In a sense, I’m being a bit unfair to these companies by lumping them together. Zyte is a sophisticated and intelligent company that takes a conservative approach to risk and is an excellent advocate for the web scraping industry. Octoparse is a hot pile of garbage that pumps and dumps half-researched clickbait on anyone without a healthy sense of skepticism and self-preservation.

This isn’t about xenophobia or negative sentiment toward non-American companies. It’s about understanding that even though the internet is frictionless and borderless, that the law is very much not that way. That if you run afoul of a company’s terms of service or scrape beneath a log in, you are likely subjecting yourself to the jurisdiction of a specific place. Some of those places are much less friendly to web scrapers than others.

I came across this a lot when Bitcoin first started to become a big deal. I’d have clients ask me if they could legally create an online Bitcoin trading platform in the United States. And I would tell them that while it was theoretically possible to do so, that the compliance obligations associated with doing this would be far more expensive than they could afford. And they’d point me to all these small-scale Bitcoin trading platforms online. And then I’d look to see where they were domiciled, and it was invariably in some place like Russia, Malta, or Gibraltar.

The law that applies to a Maltese company with anonymous founders might not be the same as the law as it applies to you. Just as the law that applies to a company with no presence in the United States might not be the same as the law that applies to a person living in Nebraska, California, or Texas.

Fortunately or unfortunately, the companies that sell web-scraping services also tend to be pretty good about maximizing their SEO. So even though they are not the most reliable sources of information, they tend to find themselves near the top of search lists for key terms on Google, because the people who do know the law—lawyers, researchers, and academics—suck at search.

(or maybe Google’s the one that’s starting to suck at search—but that’s a topic for another day).

So yeah, if you’re trying to learn more about the law of web scraping, first and foremost, consider the source.

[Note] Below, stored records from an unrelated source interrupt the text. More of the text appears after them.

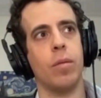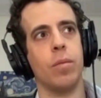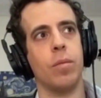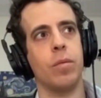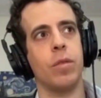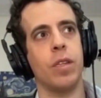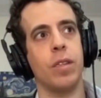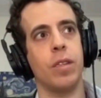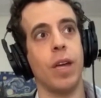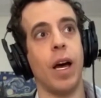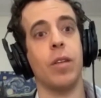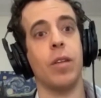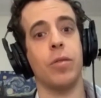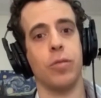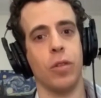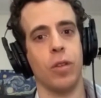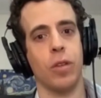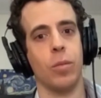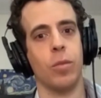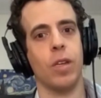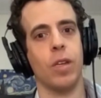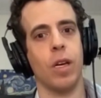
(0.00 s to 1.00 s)
decide for
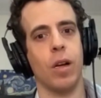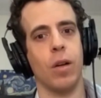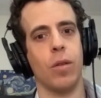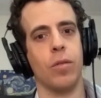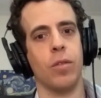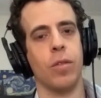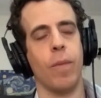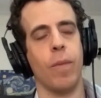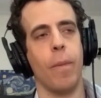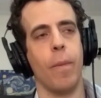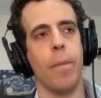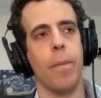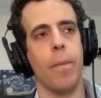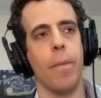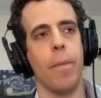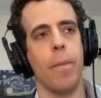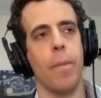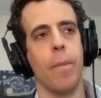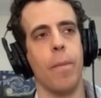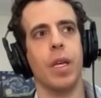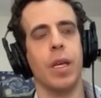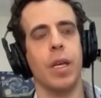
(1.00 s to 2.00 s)
themselves
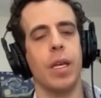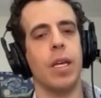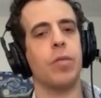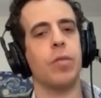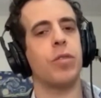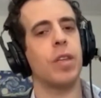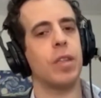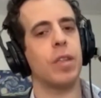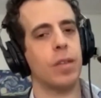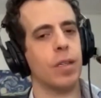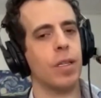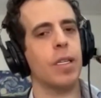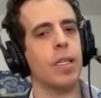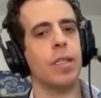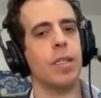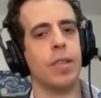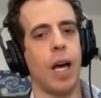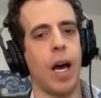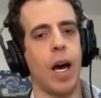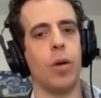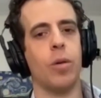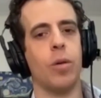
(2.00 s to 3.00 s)
if this really
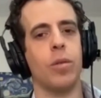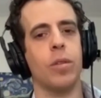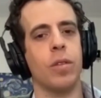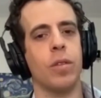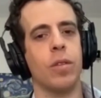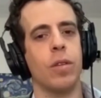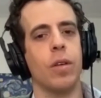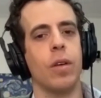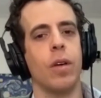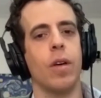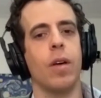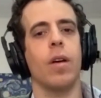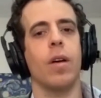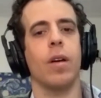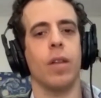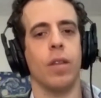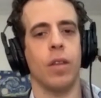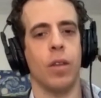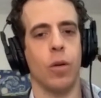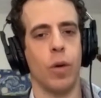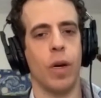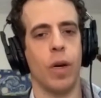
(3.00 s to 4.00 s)
sounds
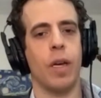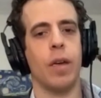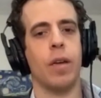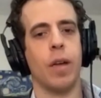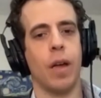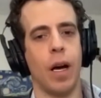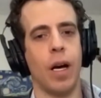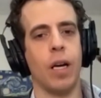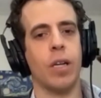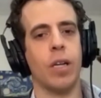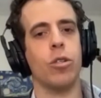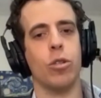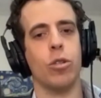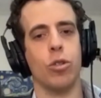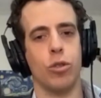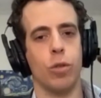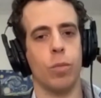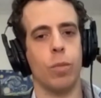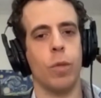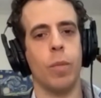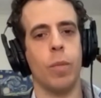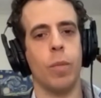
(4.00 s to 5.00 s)
the way rag
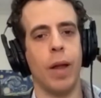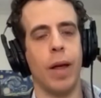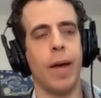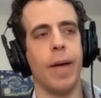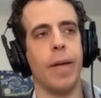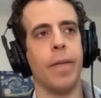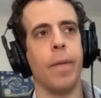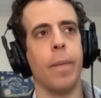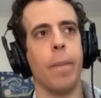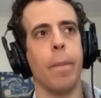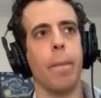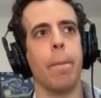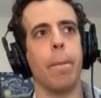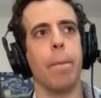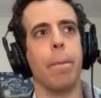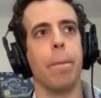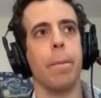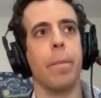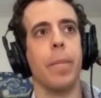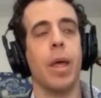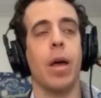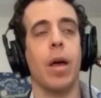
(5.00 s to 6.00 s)
should be played,
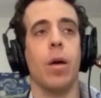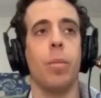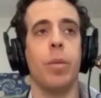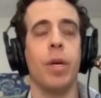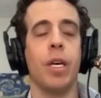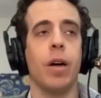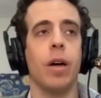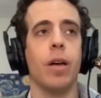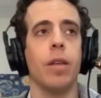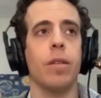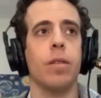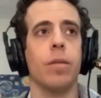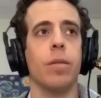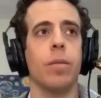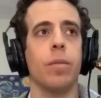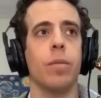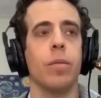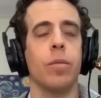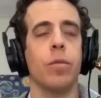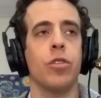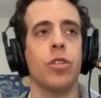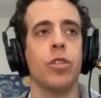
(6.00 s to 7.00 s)
because
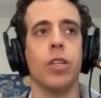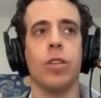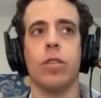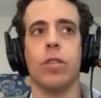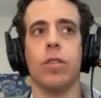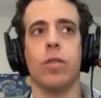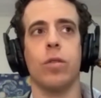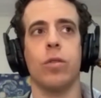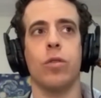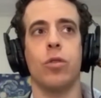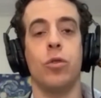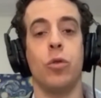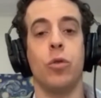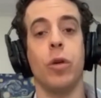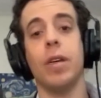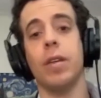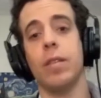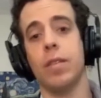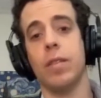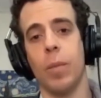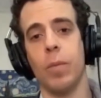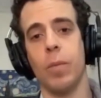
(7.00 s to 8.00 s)
just
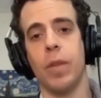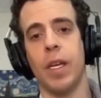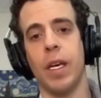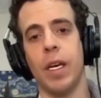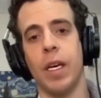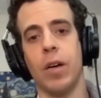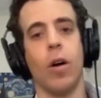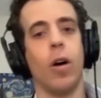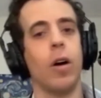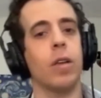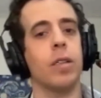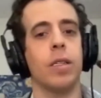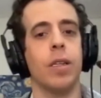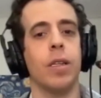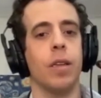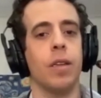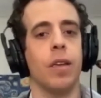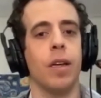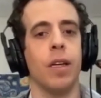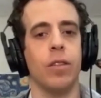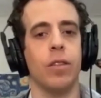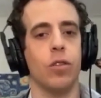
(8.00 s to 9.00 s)
doing something on
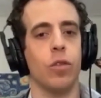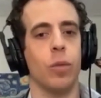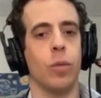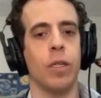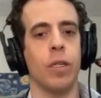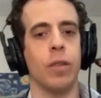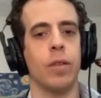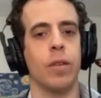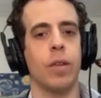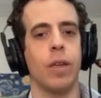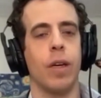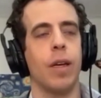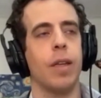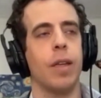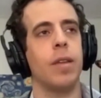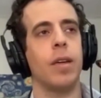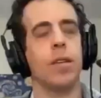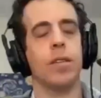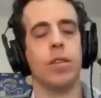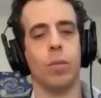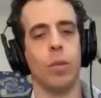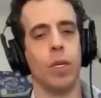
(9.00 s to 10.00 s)
another instrument
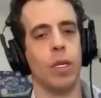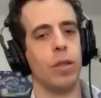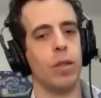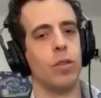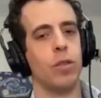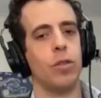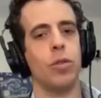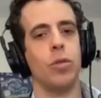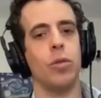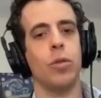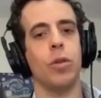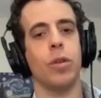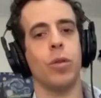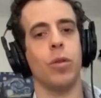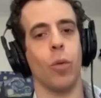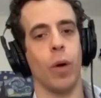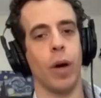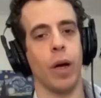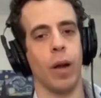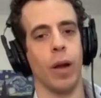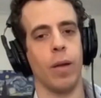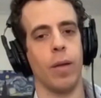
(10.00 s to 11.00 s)
doesn't mean that you do it
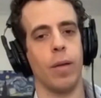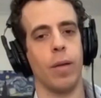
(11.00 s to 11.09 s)
well.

For a nuanced and pro-scraping perspective on the law related to web scraping, the Electronic Frontier Foundation, Duke’s Center for the Study of the Public Domain, and the Markup are all excellent. For a more enterprise perspective on things, Bloomberg Law and Law360.com often provide good insight. And of course, no one’s been at it longer, more diligently, and with more insight than Eric Goldman’s blog, where Venkat, Eric, and I cover all the major cases on this topic.